The following is what I have purchased from Bass Pro...it is insta-cure #1. Package is rather small and rather light, send me a PM and let me know if it is OK to send this in the mail and how expensive you think that might be. The product itself is rather inexpensive. Keep reading / learning on how to cure properly and then Ham Away!
post #10 of 10
Thread Starter 
Hi - thanks so much for your replies/help. I could try mail order though usually the shipping to Barbados can be expensive and takes ages - not on the US end - it just seems to "disappear" for a few weeks once it arrives on the Island. The other complication is that any packages received here have to be collected and opened in front of Customs and handling/duty/VAT is charged - it's just a pain and I can anticipate many problems trying to explain what the product would be used for/costs etc - so I am happy to wait until my trip.

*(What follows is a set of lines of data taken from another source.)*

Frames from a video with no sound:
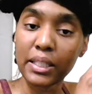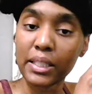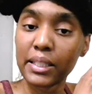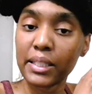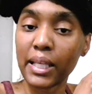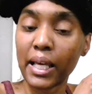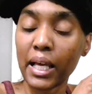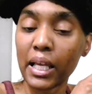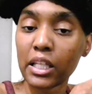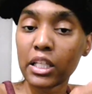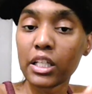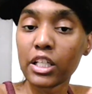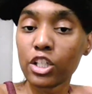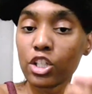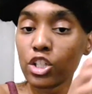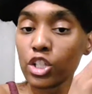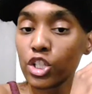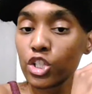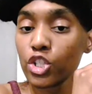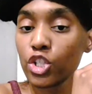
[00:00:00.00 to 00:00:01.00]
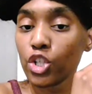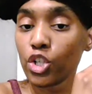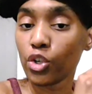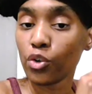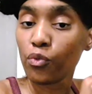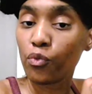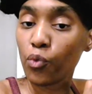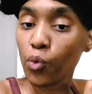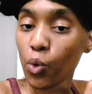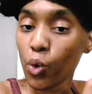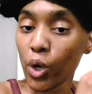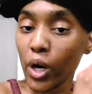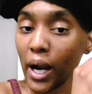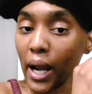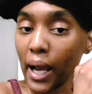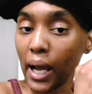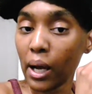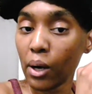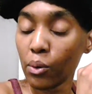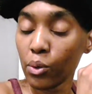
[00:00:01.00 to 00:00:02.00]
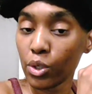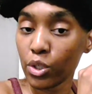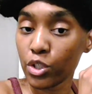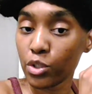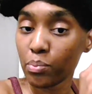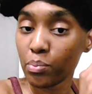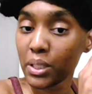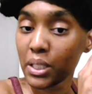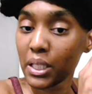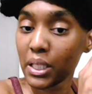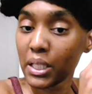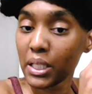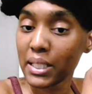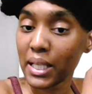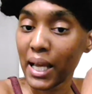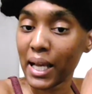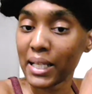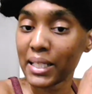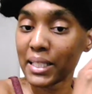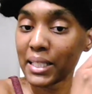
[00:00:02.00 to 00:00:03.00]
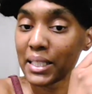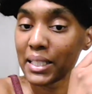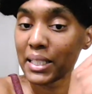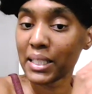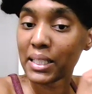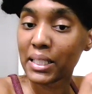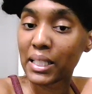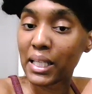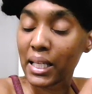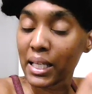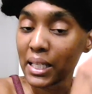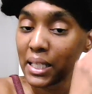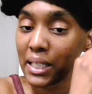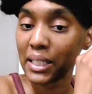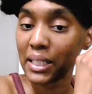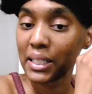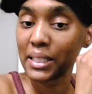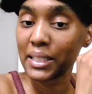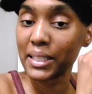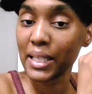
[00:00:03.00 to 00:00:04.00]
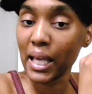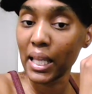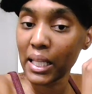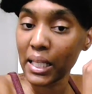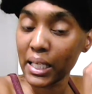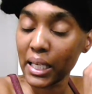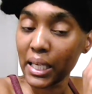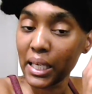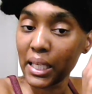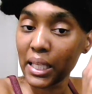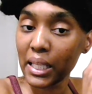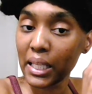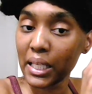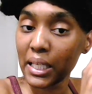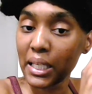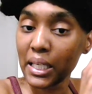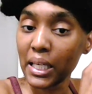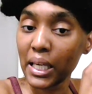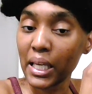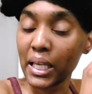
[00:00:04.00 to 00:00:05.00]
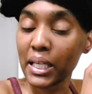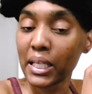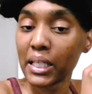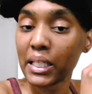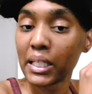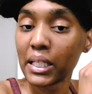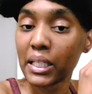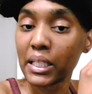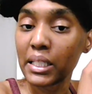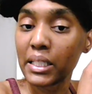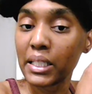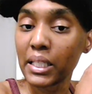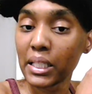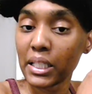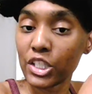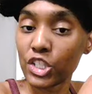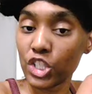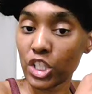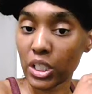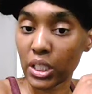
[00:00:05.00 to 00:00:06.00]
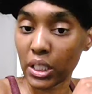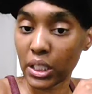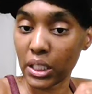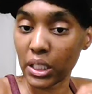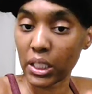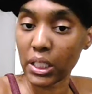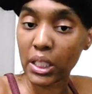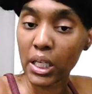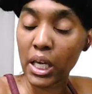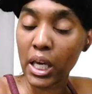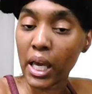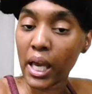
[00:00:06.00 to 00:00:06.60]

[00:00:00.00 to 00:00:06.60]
that literally took 4 hours because I did it delicately and diligently.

I know absolutely nothing about curing as I only looked this up a couple of days ago, and I would only be attempting the wet cure in the fridge with a boneless piece of pork - but I would love to give it a try. Was also searching UK sites for insta-cure #1 as I have family visiting me in February and I came across this entry - which I have to say has scared me a bit that I might end up killing myself and my husband! The first website made it sound really easy - this one is just the opposite! http://boards.fool.co.uk/Message.asp...ecommendations. I will be buying from a supermarket, I was not going to use a thermometer, and did not even think to check what my pot is made of! Back to the original "recipe" it says any size of meat to go in the brine - and to double the brine if it's a big ham - does that mean the ratio of cure to water (as long as it covers the piece of meat) is more relevant than the weight of the meat? Whereas on the cure packaging, I think it states the amount of cure versus weight of meat - I might be over-thinking this and making it sound more complicated than it is... Anyway - thanks once again for your helpful replies - much appreciated.